Ecosyste.ms: Awesome

An open API service indexing awesome lists of open source software.

Awesome Lists | Featured Topics | Projects

https://github.com/akoutmos/prom_ex

An Elixir Prometheus metrics collection library built on top of Telemetry with accompanying Grafana dashboards
https://github.com/akoutmos/prom_ex

beam elixir grafana prometheus telemetry

Last synced: 3 days ago
JSON representation

An Elixir Prometheus metrics collection library built on top of Telemetry with accompanying Grafana dashboards

Awesome Lists containing this project

README

        


PromEx Logo
PromEx Logo


Prometheus metrics and Grafana dashboards for all of your favorite Elixir libraries



Hex.pm


GitHub Workflow Status (master)


Coveralls master branch


Elixir Slack Channel


Support PromEx


# Contents

- [Installation](#installation)
- [Supporting PromEx](#supporting-promex)
- [Setting Up PromEx](#setting-up-promex)
- [Technical Support](#technical-support)
- [Adding Your Metrics](#adding-your-metrics)
- [Design Philosophy](#design-philosophy)
- [Available Plugins](#available-plugins)
- [Grafana Dashboards](#grafana-dashboards)
- [Security Concerns](#security-concerns)
- [Performance Concerns](#performance-concerns)
- [Attribution](#attribution)

## Installation

[Available in Hex](https://hex.pm/packages/prom_ex), the package can be installed by adding `prom_ex` to your list of
dependencies in `mix.exs`:

```elixir
def deps do
[
{:prom_ex, "~> 1.11.0"}
]
end
```

Documentation can be found at [https://hexdocs.pm/prom_ex](https://hexdocs.pm/prom_ex).

## Supporting PromEx

PromEx has an ambition goal: To provide Prometheus metrics and Grafana dashboards for as many of the libraries in the Elixir ecosystem as possible as well as a framework so that you can manage the lifecycle of your own metrics and dashboards.

If you rely on PromEx to monitor your production applications, it would much appreciated if you can give back to the
project in order to help ensure its continued development.

### Gold Sponsors


Support the project

### Silver Sponsors


Support the project

### Bronze Sponsors


Support the project

## Setting Up PromEx

The goal of PromEx is to have metrics set up be as simple and streamlined as possible.
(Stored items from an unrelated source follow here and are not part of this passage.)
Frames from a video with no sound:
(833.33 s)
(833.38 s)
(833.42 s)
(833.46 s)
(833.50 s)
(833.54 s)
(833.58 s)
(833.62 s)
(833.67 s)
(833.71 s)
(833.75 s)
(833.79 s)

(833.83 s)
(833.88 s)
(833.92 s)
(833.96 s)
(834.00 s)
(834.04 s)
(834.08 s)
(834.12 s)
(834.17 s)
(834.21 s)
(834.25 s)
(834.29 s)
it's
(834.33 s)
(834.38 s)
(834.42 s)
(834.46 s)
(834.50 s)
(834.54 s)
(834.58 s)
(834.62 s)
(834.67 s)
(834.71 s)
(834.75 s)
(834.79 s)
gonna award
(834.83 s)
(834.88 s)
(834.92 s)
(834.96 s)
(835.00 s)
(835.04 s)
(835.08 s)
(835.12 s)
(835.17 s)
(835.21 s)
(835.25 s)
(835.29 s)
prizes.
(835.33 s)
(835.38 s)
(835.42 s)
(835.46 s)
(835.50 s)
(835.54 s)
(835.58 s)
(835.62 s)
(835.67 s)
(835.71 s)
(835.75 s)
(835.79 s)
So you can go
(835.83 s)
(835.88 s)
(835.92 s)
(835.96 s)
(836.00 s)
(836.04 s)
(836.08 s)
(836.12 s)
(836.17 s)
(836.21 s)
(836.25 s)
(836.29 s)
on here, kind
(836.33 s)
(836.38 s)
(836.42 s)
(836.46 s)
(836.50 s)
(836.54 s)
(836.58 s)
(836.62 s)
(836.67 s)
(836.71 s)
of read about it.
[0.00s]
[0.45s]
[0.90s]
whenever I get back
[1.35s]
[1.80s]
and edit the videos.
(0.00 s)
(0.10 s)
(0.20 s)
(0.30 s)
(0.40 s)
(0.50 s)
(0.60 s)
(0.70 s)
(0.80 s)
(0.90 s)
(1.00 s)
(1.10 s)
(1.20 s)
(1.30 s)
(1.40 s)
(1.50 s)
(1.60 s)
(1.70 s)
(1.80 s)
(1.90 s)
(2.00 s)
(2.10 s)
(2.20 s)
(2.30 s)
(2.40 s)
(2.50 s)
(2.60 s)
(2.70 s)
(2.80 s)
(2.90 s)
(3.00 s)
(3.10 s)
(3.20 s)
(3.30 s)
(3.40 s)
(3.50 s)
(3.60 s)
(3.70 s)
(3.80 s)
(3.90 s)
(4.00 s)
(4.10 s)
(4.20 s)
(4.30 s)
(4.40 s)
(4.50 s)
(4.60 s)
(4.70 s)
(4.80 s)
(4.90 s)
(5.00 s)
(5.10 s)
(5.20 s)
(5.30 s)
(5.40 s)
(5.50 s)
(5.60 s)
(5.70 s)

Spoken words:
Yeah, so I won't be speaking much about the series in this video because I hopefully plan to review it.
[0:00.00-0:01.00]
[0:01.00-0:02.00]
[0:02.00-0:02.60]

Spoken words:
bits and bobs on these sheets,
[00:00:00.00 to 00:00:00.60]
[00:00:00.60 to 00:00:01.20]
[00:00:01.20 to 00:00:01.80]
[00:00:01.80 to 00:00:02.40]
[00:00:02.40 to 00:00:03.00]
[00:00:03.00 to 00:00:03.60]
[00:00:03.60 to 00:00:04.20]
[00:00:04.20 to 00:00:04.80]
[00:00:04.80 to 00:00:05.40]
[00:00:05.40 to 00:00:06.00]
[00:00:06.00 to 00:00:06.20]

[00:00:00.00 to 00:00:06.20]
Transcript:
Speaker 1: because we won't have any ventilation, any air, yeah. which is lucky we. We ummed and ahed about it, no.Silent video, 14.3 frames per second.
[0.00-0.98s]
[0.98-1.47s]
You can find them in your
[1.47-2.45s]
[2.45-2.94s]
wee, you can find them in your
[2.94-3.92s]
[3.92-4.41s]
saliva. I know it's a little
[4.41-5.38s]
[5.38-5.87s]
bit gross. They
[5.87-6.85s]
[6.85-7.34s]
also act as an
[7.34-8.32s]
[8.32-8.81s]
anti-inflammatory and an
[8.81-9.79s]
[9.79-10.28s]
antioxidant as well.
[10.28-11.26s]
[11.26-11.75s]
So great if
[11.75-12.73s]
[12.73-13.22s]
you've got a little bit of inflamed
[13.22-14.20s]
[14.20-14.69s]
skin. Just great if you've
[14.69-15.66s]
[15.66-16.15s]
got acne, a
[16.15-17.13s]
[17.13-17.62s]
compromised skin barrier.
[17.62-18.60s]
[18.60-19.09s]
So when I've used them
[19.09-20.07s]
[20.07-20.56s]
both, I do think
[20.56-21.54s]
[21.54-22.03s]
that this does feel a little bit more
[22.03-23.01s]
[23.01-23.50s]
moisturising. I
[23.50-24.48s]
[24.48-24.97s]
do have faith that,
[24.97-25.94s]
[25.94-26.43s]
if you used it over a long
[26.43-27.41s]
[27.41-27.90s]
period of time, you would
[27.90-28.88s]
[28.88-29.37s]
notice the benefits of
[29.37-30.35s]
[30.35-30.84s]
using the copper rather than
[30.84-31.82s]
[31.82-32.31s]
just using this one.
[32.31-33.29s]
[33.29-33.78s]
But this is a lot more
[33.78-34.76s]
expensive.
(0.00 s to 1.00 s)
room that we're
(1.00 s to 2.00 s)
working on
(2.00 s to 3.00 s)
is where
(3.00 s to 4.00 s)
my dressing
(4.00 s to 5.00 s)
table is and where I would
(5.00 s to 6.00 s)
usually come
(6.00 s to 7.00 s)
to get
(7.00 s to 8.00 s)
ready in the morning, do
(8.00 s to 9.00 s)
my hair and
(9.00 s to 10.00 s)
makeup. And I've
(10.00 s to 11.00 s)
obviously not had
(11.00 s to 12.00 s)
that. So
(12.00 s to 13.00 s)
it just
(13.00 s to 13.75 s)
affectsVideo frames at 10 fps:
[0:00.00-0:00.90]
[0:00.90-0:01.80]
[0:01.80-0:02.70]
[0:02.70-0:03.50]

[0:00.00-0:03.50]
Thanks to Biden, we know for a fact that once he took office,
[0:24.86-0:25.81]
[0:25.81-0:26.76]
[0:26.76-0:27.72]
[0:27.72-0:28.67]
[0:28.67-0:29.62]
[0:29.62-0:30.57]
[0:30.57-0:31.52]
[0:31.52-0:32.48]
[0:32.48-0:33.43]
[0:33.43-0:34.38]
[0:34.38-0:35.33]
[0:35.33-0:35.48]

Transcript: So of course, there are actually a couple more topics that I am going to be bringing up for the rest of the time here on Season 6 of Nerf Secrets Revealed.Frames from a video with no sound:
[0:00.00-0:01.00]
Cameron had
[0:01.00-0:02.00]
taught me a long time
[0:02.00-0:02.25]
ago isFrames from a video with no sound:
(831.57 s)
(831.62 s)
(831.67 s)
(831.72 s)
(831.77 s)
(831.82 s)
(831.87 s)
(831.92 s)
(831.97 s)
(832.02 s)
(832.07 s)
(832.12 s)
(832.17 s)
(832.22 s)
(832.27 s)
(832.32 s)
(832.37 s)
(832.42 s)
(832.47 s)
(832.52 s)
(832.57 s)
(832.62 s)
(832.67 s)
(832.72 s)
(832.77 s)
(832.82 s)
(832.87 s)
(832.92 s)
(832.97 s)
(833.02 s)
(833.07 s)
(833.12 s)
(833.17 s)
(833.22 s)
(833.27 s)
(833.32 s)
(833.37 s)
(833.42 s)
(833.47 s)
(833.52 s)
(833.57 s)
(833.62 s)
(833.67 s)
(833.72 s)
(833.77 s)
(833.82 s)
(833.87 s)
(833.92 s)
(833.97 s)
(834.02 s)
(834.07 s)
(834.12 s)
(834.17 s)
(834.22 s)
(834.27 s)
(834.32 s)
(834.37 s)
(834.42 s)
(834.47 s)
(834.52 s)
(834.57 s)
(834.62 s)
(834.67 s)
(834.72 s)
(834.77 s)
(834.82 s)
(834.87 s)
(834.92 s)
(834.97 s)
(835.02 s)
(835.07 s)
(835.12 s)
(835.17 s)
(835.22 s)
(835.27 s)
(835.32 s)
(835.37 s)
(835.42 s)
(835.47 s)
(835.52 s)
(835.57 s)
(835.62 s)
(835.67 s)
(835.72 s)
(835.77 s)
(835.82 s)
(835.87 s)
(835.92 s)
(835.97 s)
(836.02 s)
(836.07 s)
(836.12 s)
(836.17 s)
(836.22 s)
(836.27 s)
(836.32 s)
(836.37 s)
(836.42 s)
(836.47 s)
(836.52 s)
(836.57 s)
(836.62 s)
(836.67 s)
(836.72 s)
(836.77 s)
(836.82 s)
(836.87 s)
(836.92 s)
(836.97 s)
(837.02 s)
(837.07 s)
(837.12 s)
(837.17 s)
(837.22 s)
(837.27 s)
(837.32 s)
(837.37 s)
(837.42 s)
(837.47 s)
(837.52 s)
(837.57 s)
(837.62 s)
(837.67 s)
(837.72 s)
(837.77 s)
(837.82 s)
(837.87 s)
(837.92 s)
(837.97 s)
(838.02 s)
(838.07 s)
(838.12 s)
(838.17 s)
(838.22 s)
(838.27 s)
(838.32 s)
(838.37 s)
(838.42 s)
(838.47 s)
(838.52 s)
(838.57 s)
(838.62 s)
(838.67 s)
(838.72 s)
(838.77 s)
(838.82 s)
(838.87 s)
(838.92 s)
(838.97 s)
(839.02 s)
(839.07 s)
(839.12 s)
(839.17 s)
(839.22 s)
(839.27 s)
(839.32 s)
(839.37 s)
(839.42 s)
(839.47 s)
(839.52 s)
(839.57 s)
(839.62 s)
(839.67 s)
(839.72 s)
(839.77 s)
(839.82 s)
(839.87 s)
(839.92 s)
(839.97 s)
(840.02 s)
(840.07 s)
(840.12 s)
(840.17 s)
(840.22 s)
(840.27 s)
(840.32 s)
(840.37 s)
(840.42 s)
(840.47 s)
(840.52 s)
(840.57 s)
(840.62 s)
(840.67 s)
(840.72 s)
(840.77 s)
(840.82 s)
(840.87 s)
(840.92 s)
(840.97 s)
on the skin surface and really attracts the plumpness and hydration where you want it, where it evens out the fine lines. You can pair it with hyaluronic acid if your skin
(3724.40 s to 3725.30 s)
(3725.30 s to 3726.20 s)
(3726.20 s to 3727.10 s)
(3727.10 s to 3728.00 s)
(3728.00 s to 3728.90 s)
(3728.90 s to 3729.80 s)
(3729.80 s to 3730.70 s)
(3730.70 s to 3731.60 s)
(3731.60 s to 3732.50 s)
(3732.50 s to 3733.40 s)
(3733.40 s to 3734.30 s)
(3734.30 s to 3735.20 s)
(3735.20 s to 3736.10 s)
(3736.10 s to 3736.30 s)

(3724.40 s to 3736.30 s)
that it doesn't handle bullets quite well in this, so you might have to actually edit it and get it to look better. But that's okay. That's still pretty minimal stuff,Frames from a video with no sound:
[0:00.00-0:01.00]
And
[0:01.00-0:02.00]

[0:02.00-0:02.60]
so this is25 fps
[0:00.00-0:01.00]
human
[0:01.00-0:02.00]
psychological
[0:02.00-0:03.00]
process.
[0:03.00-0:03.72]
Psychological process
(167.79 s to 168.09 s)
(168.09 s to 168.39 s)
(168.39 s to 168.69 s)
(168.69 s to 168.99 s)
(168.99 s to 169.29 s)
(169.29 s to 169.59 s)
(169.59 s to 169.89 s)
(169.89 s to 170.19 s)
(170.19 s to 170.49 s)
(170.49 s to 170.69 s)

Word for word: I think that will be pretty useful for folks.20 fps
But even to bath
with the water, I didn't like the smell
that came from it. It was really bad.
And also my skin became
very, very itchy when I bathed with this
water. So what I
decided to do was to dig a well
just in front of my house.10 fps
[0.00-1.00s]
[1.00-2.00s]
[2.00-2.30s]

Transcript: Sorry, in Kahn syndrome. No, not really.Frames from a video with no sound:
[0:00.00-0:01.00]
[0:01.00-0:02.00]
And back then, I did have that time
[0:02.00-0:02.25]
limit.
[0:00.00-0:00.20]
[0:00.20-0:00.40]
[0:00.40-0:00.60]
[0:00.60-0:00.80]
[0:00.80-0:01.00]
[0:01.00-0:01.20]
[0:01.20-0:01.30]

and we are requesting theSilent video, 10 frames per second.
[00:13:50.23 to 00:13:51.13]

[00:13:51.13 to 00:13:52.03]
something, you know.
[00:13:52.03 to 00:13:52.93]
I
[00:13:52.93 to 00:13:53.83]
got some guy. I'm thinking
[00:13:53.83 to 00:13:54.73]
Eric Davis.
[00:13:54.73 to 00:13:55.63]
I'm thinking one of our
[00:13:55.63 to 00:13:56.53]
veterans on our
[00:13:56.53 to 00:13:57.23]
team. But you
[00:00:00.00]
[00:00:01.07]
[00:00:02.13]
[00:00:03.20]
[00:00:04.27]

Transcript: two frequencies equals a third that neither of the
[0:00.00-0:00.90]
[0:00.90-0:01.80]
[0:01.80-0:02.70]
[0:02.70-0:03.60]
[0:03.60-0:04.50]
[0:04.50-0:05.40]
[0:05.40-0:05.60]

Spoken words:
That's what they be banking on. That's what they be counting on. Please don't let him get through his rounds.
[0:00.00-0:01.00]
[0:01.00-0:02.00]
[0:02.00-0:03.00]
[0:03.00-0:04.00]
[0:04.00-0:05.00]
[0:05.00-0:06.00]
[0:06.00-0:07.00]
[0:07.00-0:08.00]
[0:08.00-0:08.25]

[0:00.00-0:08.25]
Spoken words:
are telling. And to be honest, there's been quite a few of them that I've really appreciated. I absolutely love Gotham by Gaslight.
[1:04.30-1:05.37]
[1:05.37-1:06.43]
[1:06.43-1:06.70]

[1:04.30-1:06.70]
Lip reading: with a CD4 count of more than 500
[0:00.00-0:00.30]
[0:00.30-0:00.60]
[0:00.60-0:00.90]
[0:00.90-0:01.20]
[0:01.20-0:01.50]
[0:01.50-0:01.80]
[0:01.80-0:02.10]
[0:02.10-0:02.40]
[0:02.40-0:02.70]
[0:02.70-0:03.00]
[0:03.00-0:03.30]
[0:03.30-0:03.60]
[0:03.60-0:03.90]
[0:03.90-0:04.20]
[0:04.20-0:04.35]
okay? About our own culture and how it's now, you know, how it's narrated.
In that spirit, all
that you need to do to start leveraging PromEx along with the built-in plugins is to run the following mix
task (the `YOUR_PROMETHEUS_DATASOURCE_ID` value should align with what is configured in Grafana as the name of the
Prometheus data source):

```
$ mix prom_ex.gen.config --datasource YOUR_PROMETHEUS_DATASOURCE_ID
```

Then add the generated module to your `application.ex` file supervision tree (be sure to add it to the top of the
supervisor children list so that you do not miss any init-style events from other processes like Ecto.Repo for
example):

```elixir
defmodule MyCoolApp.Application do
use Application

def start(_type, _args) do
children = [
# PromEx should be started before anything else as PromEx will caputre init events from
# libraries like Ecto, Phoenix and Oban. If it is started after those other supervision trees
# you will miss those events and metrics.
MyCoolApp.PromEx,

MyCoolApp.Repo,
MyCoolApp.Endpoint
...
]

opts = [strategy: :one_for_one, name: MyCoolApp.Supervisor]
Supervisor.start_link(children, opts)
end
end
```

With that in place, all that you need to do is then add the PromEx plug somewhere in your
`endpoint.ex` file (I would suggest putting it before your `plug Plug.Telemetry` call so that
you do not pollute your logs with calls to `/metrics`):

```elixir
defmodule MyCoolAppWeb.Endpoint do
use Phoenix.Endpoint, otp_app: :my_cool_app

...

plug PromEx.Plug, prom_ex_module: MyCoolApp.PromEx
# Or plug PromEx.Plug, path: "/some/other/metrics/path", prom_ex_module: MyCoolApp.PromEx

...

plug Plug.RequestId
plug Plug.Telemetry, event_prefix: [:phoenix, :endpoint]

...

plug MyCoolAppWeb.Router
end
```

With that in place, all you need to do is start your server and you should be able to hit your
metrics endpoint and see your application metrics:

```terminal
$ curl localhost:4000/metrics
# HELP my_cool_app_application_dependency_info Information regarding the application's dependencies.
# TYPE my_cool_app_application_dependency_info gauge
my_cool_app_application_dependency_info{modules="69",name="hex",version="0.20.5"} 1
my_cool_app_application_dependency_info{modules="1",name="connection",version="1.0.4"} 1
my_cool_app_application_dependency_info{modules="4",name="telemetry_poller",version="0.5.1"} 1
...
```

Be sure to check out the module docs for each plugin that you choose to use to ensure that you are familiar
with all of the options that they provide.

## Technical Support

Is your company using or going to use PromEx in production and you need some help? Perhaps you want to create
some custom Grafana dashboards and PromEx plugins specific to your business KPIs? What ever your observability
needs may be, I can definitely help you and your business out!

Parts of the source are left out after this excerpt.